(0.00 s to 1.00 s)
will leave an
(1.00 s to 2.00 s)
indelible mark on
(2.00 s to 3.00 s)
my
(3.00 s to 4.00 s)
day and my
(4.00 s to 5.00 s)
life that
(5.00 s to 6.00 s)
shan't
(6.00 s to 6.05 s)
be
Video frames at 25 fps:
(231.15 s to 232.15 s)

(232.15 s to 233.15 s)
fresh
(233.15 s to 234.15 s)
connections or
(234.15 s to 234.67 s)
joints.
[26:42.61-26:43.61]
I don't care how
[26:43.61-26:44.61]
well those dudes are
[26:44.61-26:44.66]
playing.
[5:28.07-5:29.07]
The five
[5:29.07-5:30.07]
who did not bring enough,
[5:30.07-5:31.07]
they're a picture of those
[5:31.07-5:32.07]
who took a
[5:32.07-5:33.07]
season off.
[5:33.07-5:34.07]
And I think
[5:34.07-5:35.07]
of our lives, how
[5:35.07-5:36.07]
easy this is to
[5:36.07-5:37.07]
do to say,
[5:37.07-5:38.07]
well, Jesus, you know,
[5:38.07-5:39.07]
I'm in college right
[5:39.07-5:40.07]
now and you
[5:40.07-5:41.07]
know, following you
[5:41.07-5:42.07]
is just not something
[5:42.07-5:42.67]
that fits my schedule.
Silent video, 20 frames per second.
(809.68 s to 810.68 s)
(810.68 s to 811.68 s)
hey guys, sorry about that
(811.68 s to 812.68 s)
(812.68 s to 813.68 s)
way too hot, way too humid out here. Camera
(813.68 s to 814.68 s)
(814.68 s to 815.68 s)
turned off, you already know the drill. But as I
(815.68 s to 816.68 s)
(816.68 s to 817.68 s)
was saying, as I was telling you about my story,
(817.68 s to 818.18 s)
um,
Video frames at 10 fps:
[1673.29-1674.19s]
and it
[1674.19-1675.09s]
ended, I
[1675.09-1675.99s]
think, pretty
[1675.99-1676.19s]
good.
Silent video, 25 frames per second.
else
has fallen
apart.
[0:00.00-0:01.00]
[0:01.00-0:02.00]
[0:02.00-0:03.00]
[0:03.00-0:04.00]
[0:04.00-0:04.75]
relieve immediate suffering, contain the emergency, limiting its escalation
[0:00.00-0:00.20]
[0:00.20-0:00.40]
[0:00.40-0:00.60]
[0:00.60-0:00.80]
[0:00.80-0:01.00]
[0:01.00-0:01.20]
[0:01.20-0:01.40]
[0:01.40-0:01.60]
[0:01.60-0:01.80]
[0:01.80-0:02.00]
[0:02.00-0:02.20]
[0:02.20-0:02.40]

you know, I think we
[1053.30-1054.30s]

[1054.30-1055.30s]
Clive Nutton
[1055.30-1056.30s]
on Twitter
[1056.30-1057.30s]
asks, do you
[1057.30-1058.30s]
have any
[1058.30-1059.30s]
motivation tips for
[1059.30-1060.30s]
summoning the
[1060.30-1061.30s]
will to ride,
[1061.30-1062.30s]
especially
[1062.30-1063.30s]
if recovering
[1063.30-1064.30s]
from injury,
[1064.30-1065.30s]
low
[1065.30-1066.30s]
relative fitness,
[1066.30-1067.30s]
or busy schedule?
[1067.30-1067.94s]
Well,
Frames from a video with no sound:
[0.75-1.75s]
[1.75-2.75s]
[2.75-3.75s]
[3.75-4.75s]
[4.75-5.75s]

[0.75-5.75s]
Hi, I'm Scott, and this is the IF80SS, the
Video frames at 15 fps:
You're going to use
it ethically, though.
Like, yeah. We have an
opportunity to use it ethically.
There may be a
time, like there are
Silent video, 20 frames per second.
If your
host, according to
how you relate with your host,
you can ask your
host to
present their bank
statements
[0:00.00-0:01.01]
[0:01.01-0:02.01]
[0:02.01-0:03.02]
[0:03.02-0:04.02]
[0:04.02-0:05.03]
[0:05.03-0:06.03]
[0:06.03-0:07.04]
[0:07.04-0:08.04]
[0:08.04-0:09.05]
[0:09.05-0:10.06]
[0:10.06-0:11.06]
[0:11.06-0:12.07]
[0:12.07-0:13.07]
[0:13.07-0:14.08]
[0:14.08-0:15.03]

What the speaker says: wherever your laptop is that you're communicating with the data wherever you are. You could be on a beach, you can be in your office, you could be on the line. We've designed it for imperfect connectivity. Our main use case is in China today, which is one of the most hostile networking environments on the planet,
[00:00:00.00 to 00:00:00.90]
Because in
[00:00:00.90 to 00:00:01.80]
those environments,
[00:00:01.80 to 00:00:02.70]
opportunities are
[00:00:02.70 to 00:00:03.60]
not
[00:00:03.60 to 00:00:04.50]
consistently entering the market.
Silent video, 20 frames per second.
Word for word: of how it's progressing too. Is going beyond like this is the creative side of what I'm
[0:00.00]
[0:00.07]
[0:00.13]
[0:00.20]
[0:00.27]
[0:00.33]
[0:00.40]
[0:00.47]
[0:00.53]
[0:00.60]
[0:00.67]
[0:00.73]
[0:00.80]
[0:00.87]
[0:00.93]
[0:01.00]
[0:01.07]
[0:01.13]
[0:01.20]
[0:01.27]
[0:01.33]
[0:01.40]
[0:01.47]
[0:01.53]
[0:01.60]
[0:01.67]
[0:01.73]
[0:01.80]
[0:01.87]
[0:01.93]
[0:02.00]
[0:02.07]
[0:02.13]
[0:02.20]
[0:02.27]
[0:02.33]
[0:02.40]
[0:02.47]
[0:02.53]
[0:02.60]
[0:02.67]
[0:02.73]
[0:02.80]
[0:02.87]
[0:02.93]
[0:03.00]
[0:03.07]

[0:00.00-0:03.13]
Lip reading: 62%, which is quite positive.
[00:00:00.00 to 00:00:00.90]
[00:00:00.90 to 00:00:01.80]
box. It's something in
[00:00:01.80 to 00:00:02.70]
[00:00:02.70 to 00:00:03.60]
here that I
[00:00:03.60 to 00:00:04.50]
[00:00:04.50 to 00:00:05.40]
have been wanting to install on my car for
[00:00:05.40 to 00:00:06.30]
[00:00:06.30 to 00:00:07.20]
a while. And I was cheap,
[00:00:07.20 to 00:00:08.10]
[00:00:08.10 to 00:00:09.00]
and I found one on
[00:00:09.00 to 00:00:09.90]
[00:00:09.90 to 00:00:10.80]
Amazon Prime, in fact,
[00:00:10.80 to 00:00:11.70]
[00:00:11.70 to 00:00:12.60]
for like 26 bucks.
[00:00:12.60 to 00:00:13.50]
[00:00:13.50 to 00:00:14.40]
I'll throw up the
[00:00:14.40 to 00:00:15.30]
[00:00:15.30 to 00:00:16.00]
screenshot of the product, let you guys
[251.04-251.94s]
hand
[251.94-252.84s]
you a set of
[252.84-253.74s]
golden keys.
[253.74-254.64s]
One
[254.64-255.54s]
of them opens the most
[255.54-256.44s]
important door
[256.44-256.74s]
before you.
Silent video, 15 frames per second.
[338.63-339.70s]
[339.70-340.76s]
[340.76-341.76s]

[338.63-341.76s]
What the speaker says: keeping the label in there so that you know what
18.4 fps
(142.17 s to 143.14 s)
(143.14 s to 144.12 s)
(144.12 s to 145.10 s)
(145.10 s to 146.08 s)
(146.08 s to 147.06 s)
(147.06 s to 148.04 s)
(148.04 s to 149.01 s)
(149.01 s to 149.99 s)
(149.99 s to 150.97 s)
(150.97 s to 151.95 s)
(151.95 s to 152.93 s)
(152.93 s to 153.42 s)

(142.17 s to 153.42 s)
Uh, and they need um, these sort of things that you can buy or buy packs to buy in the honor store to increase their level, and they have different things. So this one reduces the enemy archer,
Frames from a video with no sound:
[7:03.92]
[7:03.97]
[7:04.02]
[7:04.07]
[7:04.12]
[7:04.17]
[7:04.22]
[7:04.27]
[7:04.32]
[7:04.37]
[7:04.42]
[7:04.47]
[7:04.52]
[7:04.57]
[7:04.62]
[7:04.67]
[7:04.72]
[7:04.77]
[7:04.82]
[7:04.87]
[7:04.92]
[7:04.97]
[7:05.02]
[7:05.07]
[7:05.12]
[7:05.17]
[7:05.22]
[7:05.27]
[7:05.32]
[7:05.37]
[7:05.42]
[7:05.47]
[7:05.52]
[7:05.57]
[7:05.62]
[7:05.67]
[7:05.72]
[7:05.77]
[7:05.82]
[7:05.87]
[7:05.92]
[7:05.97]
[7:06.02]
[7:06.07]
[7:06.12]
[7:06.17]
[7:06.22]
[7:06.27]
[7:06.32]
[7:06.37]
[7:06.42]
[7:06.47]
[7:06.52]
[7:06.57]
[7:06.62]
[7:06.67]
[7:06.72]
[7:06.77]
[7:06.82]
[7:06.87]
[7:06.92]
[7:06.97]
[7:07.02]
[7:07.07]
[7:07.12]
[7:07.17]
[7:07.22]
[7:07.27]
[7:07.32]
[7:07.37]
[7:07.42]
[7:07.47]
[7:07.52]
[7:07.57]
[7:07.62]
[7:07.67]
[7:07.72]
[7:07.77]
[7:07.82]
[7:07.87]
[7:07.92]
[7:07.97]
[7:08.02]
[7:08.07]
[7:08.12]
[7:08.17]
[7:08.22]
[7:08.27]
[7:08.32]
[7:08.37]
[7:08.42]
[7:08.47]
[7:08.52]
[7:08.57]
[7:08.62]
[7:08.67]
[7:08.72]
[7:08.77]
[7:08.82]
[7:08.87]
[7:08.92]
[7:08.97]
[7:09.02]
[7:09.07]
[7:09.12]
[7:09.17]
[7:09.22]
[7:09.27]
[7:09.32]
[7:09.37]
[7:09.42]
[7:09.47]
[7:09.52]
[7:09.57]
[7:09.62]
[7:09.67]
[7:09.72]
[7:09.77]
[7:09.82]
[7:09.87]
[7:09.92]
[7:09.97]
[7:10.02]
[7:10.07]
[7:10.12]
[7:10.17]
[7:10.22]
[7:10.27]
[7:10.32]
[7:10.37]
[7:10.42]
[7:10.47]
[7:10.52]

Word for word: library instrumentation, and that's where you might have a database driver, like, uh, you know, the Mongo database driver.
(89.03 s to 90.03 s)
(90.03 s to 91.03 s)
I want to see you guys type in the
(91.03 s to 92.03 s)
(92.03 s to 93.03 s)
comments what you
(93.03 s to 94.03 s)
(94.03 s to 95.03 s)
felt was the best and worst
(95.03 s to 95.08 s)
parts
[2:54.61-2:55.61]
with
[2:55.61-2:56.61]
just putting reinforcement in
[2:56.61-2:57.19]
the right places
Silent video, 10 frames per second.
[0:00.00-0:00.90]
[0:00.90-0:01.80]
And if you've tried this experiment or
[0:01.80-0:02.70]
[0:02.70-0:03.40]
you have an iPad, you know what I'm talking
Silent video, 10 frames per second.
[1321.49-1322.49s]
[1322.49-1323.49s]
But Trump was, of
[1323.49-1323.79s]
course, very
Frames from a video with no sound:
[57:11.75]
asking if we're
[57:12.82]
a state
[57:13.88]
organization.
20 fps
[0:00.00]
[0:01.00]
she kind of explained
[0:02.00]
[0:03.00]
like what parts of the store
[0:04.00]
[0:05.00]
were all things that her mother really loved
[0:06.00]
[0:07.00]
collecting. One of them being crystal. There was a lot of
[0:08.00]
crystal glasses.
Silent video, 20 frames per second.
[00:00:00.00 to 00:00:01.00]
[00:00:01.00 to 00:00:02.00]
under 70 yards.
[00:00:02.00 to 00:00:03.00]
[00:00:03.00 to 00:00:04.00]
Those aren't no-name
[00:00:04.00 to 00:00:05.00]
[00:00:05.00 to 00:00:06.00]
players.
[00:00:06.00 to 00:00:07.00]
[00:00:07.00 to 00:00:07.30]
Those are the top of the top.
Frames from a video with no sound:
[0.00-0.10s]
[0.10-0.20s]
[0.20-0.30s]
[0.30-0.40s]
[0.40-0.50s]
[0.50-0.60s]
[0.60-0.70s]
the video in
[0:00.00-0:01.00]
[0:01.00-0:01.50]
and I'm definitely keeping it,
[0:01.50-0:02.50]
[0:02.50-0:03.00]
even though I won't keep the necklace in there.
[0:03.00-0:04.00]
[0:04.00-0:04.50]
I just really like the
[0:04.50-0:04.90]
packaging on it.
#####
WHAT IS NEEDED:
Wherever the word "speaker" occurs in a line of the listing, copy that line.

ANSWER BELOW:
What the speaker says: wherever your laptop is that you're communicating with the data wherever you are. You could be on a beach, you can be in your office, you could be on the line. We've designed it for imperfect connectivity. Our main use case is in China today, which is one of the most hostile networking environments on the planet,
What the speaker says: keeping the label in there so that you know what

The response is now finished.